We are on our way into 2009 and soon dialogue, diatribes, and filibusters will serve as entrees in many discussions; the one I want to hear is, “If we had 900 billion sitting around to hand out, why didn’t we played black jack with it and double down or something?”
As a Texan (transplanted, I grant you) I am compelled to weigh in on the real problem and offer a solution and lubricant that will move our country forward. Yasser, as a Texan…dare I say as a southerner…my philosophy is thus: good Sweet Tea cures everything.
Not sure if we have a state drink, but we ought to and when it becomes so, I’m thinking it needs to be sweet tea. Now, it’s fine if you want to limit your sugar or carbs and drink unsweetened tea but please don’t deny the power hot water possesses after trickling gently over leaves picked in some far off land, left to steep for a moment and then impregnated with six hundred metric tons of sugar until it screams, “Por favor, Poppi; no mas! No mas.”
Go ahead, lick your lips and swallow…I’ll wait.
Thing is, what can really….I mean really…go wrong over a glass of sweet tea? Nothin,’ that’s what. Meaning the solution to all our problems is right there if, that is, you’re a sweet tea person. What’s that look like? Let me tell you about Tony.
He worked for me a few years ago and he loved him some sweet tea. He’d swing into his favorite drive-thru each morning for sweet tea, and if you saw him fifteen minutes later you’d swear he’d just had a quick tumble with the wife. A wide-eyed, blissful buzz of sugary love coursed through his veins, painting his face with a bright glow…and then he’d do the work of three men because he’d done half a gallon of the stuff and it wasn’t yet 10 AM.
Lunchtime we’d go to this or that restaurant usually, but now and then someone would say, “Well let’s try XYZ restaurant today, whaddahya think?”
“Do they have sweet tea?” Tony would say.
“Well yeah, I think…”
“No,” Tony would interrupt politely, but firmly, “I mean sweet tea, already sweetened, done so while the tea brewed, sugar added and mixed while the tea was hot. The real sweet tea – do they have it?”
“Um…”
Somehow…eventually… we’d go to a new place and, as you’d expect, they wouldn’t have sweet tea and it would go like this.

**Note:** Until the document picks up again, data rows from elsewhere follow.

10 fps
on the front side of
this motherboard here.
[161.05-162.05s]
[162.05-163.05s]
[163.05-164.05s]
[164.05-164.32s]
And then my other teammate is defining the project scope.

“We have iced tea and you can add sugar or the blue stuff,” the waitress sweetly offers.
We duck as Tony gets started on his response.

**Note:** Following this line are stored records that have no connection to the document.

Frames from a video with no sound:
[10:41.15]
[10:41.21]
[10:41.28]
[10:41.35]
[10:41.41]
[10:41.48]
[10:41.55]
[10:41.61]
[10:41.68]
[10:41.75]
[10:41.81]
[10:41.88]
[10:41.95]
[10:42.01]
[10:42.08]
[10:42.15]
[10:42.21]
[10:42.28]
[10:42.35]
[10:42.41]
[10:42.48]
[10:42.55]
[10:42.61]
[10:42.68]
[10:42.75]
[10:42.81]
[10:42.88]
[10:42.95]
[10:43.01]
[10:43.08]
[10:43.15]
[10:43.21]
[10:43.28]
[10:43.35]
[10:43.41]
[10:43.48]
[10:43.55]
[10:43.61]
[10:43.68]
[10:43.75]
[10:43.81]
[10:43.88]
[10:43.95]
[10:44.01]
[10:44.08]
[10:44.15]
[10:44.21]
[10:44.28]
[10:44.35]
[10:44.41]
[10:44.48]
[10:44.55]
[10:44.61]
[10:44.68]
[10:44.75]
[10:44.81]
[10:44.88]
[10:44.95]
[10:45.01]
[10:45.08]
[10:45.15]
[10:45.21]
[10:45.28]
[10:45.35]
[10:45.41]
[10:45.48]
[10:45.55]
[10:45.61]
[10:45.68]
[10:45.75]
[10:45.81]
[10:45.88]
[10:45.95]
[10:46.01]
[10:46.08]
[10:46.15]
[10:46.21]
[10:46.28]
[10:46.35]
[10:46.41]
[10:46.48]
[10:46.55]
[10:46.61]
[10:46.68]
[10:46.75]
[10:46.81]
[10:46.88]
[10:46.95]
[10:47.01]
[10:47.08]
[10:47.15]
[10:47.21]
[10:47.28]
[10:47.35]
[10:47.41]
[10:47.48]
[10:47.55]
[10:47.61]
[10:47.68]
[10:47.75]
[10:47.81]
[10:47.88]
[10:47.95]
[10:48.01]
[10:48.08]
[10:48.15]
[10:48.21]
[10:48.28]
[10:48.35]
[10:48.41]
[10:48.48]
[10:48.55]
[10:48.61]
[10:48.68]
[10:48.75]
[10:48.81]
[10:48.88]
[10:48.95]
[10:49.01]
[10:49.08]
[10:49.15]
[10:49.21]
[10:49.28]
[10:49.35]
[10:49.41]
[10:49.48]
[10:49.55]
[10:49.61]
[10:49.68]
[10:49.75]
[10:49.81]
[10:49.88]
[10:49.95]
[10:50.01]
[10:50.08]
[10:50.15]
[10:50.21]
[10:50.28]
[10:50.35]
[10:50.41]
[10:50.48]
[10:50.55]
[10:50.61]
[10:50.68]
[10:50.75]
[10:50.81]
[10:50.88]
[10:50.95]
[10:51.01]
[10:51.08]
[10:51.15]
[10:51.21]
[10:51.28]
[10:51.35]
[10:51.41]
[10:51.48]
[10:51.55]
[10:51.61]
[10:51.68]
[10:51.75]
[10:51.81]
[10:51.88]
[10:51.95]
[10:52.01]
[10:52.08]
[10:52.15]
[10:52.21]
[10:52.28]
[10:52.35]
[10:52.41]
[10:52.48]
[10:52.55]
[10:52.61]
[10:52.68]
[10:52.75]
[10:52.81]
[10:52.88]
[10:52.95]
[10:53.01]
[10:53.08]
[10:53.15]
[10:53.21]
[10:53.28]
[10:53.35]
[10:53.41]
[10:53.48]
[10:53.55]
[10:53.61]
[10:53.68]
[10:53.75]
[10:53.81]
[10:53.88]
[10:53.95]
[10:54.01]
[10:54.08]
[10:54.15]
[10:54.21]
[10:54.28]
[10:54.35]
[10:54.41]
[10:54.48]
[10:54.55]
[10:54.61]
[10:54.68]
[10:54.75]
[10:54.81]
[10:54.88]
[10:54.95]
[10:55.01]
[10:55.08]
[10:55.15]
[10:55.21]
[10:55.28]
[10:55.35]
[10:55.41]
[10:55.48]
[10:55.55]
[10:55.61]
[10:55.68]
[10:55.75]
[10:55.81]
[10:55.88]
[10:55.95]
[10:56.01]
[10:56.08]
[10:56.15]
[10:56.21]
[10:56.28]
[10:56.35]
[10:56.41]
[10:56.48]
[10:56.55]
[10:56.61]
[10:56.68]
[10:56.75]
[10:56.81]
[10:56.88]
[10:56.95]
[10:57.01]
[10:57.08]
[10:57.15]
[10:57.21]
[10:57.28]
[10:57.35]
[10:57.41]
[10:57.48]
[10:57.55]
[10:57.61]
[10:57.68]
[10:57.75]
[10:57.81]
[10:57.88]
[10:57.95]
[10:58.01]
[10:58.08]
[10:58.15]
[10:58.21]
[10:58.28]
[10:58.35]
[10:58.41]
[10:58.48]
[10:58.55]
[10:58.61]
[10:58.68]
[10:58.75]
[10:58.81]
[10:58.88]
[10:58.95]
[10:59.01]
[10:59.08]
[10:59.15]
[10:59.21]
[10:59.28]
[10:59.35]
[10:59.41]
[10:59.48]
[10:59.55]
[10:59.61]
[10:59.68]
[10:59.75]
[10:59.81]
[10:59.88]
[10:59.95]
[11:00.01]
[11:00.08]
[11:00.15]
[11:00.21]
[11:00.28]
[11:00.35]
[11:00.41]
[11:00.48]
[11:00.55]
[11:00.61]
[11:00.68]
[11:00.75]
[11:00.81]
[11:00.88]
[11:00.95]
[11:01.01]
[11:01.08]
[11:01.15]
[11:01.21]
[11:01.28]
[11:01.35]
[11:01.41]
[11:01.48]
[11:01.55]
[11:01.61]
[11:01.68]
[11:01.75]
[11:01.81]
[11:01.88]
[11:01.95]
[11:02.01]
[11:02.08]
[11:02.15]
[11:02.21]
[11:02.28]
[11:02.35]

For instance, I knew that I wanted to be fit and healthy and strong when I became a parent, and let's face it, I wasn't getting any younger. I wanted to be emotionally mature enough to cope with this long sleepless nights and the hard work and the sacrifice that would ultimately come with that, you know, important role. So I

“Good Lord, ain’t y’all got a map? Do y’all know geography? How in the world can I be sitting in a Texas restaurant and not have a glass of sweet tea sitting in front of me?” Ten seconds of silence, and then he mutters: “You must be from Colorado.”
Resigned, Tony quietly works hard, stirring and adding sugar to get his tea just right, tongue out ala Michael Jordan, before starting on his meal.
“Oh, there she is,” he hisses a few minutes later, “the girl with the tea pitcher.” Tony shakes his head and continues.
“Why do they wait until I got my tea as good as it can be and then ruin it? If she comes over here and tries to add tea to my glass, make sure you stop her if I don’t catch it.”
Invariably he’s in the restroom, someone is telling a story and we lose track of the iced tea girl and she fills his half full, decently sweetened, glass of tea to the brim. Tony returns and shakes his head; what was drinkable is now a brackish nightmare of Tegur –half tea, half undisolved sugar.
Then the manager comes by.
“Hey, how y’all doing? How was the food?”
“Know what,” Tony says, “just take this tea and bring me a Dr Pepper; how’s that?”
“Well, we don’t have…”
“No sweet tea and no Dr Pepper?” Tony cries. “Well let’s just give this place back to the people of Ohio or where ever, why don’t we? Datgum, who’s idea was it to come here anyway? You know, I ask ‘Do they have sweet tea’ and every time…”
He’s nuts until he next sips some of the good stuff.
It’s the genuine article, sweet tea; it’s the real deal, and I’m pretty sure a safe bet for elephants and donkeys as well as those who pay taxes on time and those who wait until they’re up for administration positions to wonder if stuff they got worth hundreds of thousands of dollars is taxable.
And you wanna talk about a stimulus? Hit the drive through with Tony; that'll jump start things.